**Problem details:** Please reproduce the data exactly, though every picture must stay out.

Material to process Start Marker

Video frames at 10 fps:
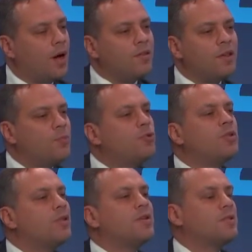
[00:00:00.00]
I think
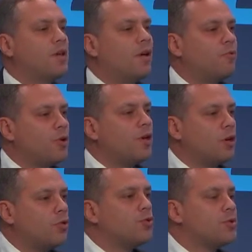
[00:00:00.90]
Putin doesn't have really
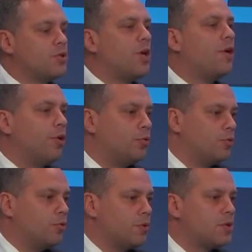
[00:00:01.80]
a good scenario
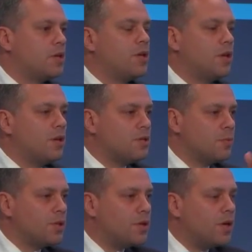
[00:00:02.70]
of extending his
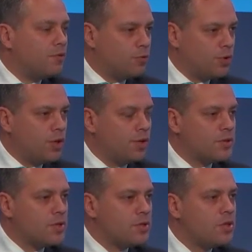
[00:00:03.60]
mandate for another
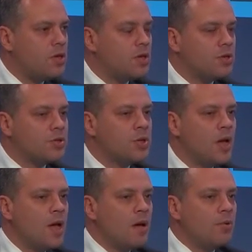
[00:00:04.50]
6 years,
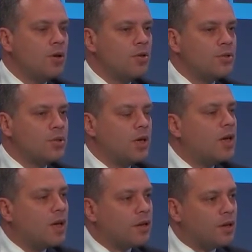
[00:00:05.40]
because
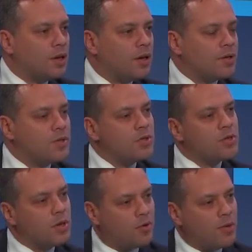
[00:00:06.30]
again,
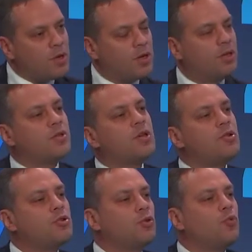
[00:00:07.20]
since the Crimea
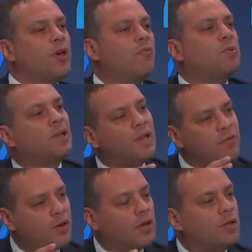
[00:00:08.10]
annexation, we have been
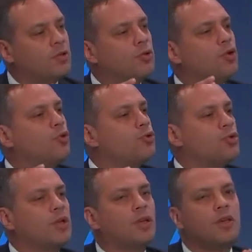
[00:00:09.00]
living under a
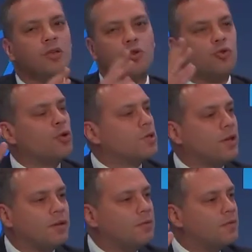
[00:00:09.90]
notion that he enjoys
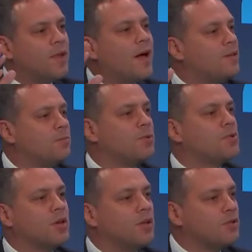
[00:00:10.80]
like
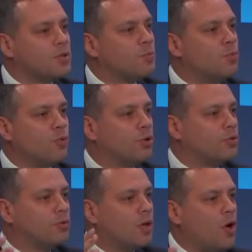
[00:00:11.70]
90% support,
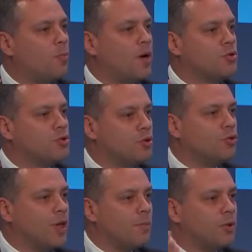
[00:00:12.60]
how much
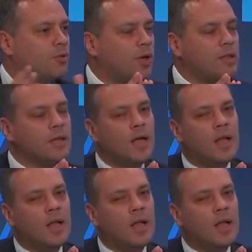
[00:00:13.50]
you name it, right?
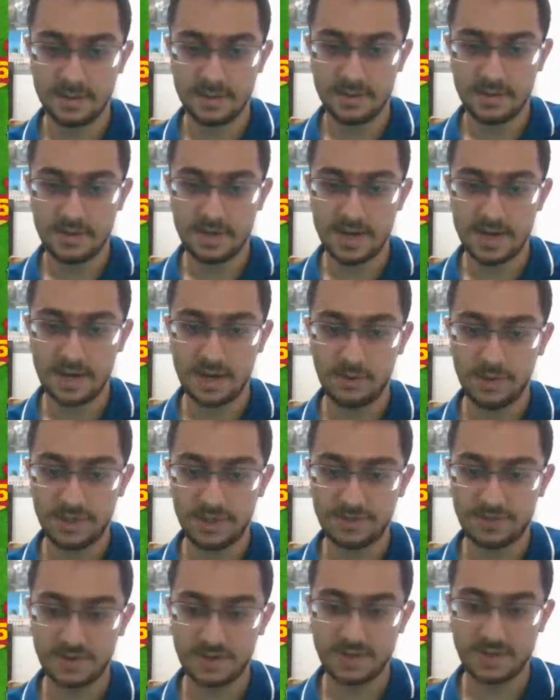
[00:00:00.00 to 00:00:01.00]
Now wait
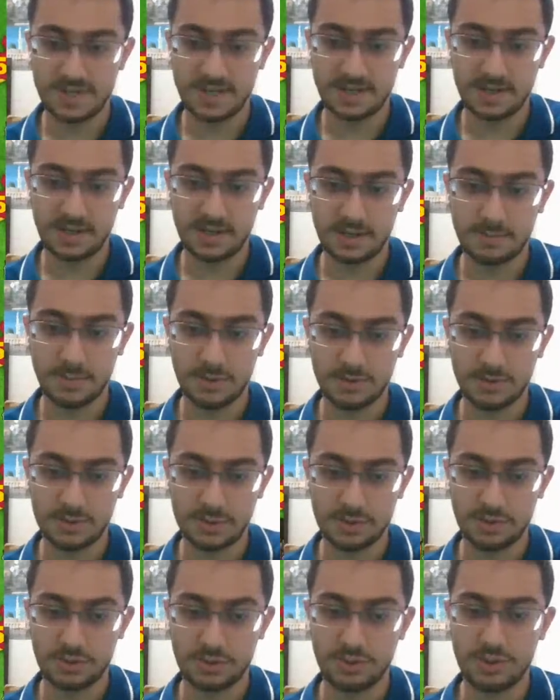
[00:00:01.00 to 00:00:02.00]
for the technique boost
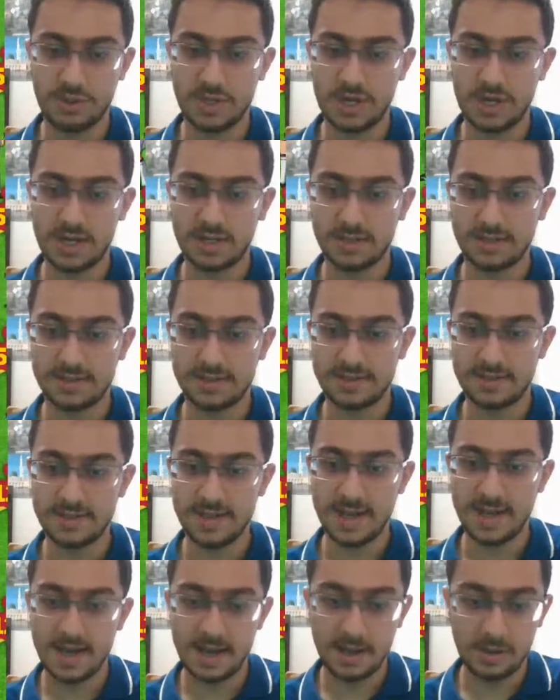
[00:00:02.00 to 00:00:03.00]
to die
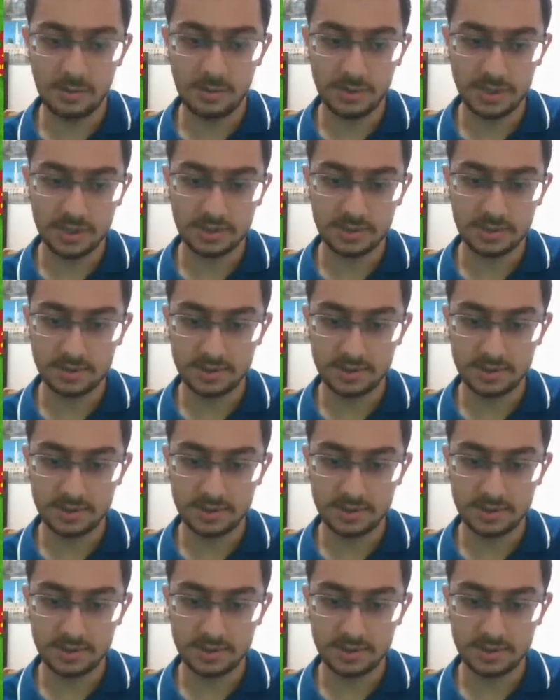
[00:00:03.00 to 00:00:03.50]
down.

Material to process End Marker

**Answer for this exercise:**
Video frames at 10 fps:
[00:00:00.00]
I think
[00:00:00.90]
Putin doesn't have really
[00:00:01.80]
a good scenario
[00:00:02.70]
of extending his
[00:00:03.60]
mandate for another
[00:00:04.50]
6 years,
[00:00:05.40]
because
[00:00:06.30]
again,
[00:00:07.20]
since the Crimea
[00:00:08.10]
annexation, we have been
[00:00:09.00]
living under a
[00:00:09.90]
notion that he enjoys
[00:00:10.80]
like
[00:00:11.70]
90% support,
[00:00:12.60]
how much
[00:00:13.50]
you name it, right?
[00:00:00.00 to 00:00:01.00]
Now wait
[00:00:01.00 to 00:00:02.00]
for the technique boost
[00:00:02.00 to 00:00:03.00]
to die
[00:00:03.00 to 00:00:03.50]
down.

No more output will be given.